The pfdhfr gene in P. falciparum has been linked to pyrimethamine resistance (Turkiewicz et al. 2020), with five amino acid variants within the pmdhfr (A15S, S49R, F57L, R58S and N114S) in P. malariae aligning closely with mutations linked to drug susceptibility in pfdhfr (Ibrahim et al. 2024). The pmdhfr N114S mutation is prevalent globally (114/151, 75.5%), with high frequencies in mid-Africa (27/33, 81.8%), West Africa (23/29, 79.3%), and South America (6/6, 100%), with high-quality allele calls checked using the IGV view (Fig. 4, available as supplementary data at Bioinformatics online). This activity demonstrates the potential for Malaria-GENOMAP to discover any future SNP mutations in neighbouring regions, as well as identify new SNPs that can be linked to drug resistance.
4 Discussion
Malaria remains a critical public health issue, with genomics research largely concentrated on P. falciparum, the deadliest of the Plasmodium species, evidenced by existing tools that focus primarily on this species [https://apps.malariagen.net/apps/pf7/; Pf-HaploAtlas (Lee et al. 2024)]. This focus often leaves other Plasmodium species underrepresented, which presents challenges for achieving WHO’s malaria elimination targets (World Health Organization 2025). With advancements in sequencing technology now enabling data generation from infections with low parasitaemia, particularly for neglected malaria species, our work aims to fill this gap by providing and visualizing comprehensive genomic data. Our web-based tool, Malaria-GENOMAP, allows non-specialist users to interactively explore population structure, allele frequencies, and putative drug-resistance markers across multiple neglected Plasmodium species. These insights shed light on genetic variations that are essential for understanding infection control and population diversity (Phelan et al. 2023, Ibrahim et al. 2024). The tool aggregates and visualizes SNP data from >1700 high-quality samples, highlighting mutations linked to drug resistance and their regional specificity. This information supports the development of molecular barcodes, which can track transmission patterns, and informs the design of improved diagnostics and vaccines (Preston et al. 2014, Benavente et al. 2020). Looking forward, Malaria-GENOMAP is designed to incorporate additional data from neglected malaria species, with the potential to expand to include new functionalities such as predictive modelling for drug resistance mutations.
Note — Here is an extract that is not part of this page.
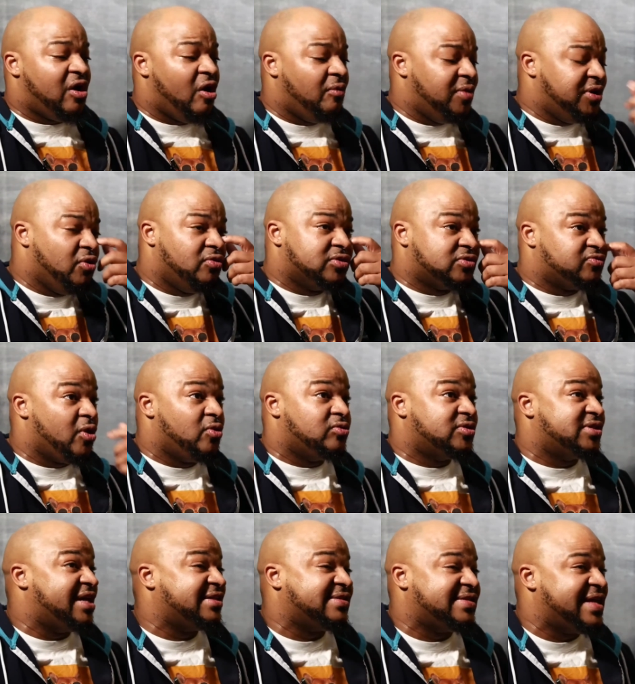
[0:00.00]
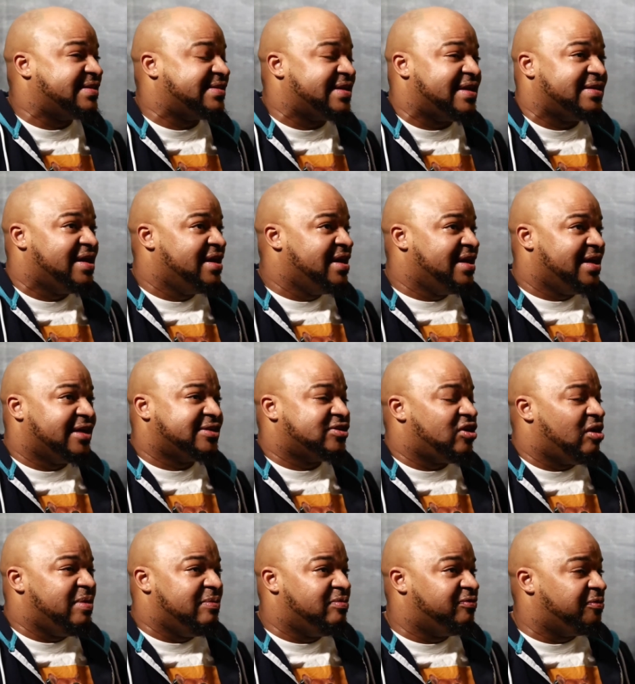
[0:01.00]
All we do is roast. That's
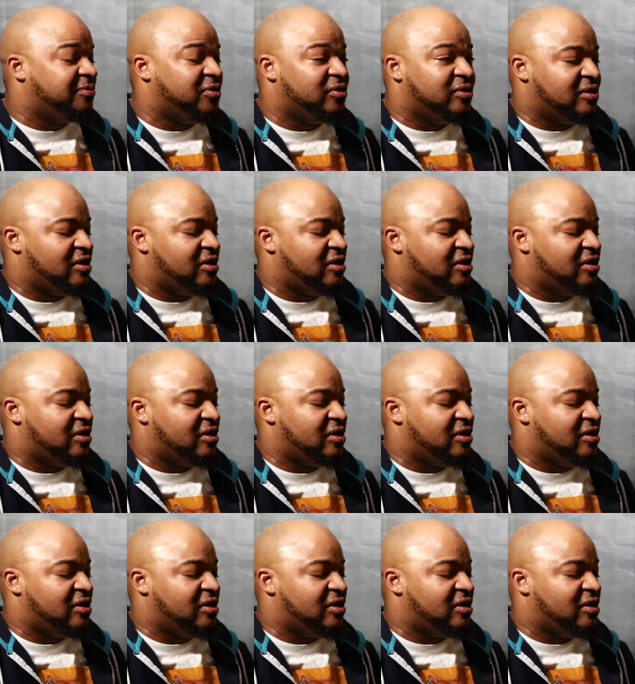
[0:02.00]
all people from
For instance, advanced machine learning algorithms could be integrated to anticipate resistance patterns before they emerge, informing more targeted interventions.
In summary, Malaria-GENOMAP is positioned to play a role in advancing malaria research by illuminating genomic variation across neglected Plasmodium species. This tool provides invaluable resources for research and surveillance efforts focused on eradicating malaria and reducing its global health burden.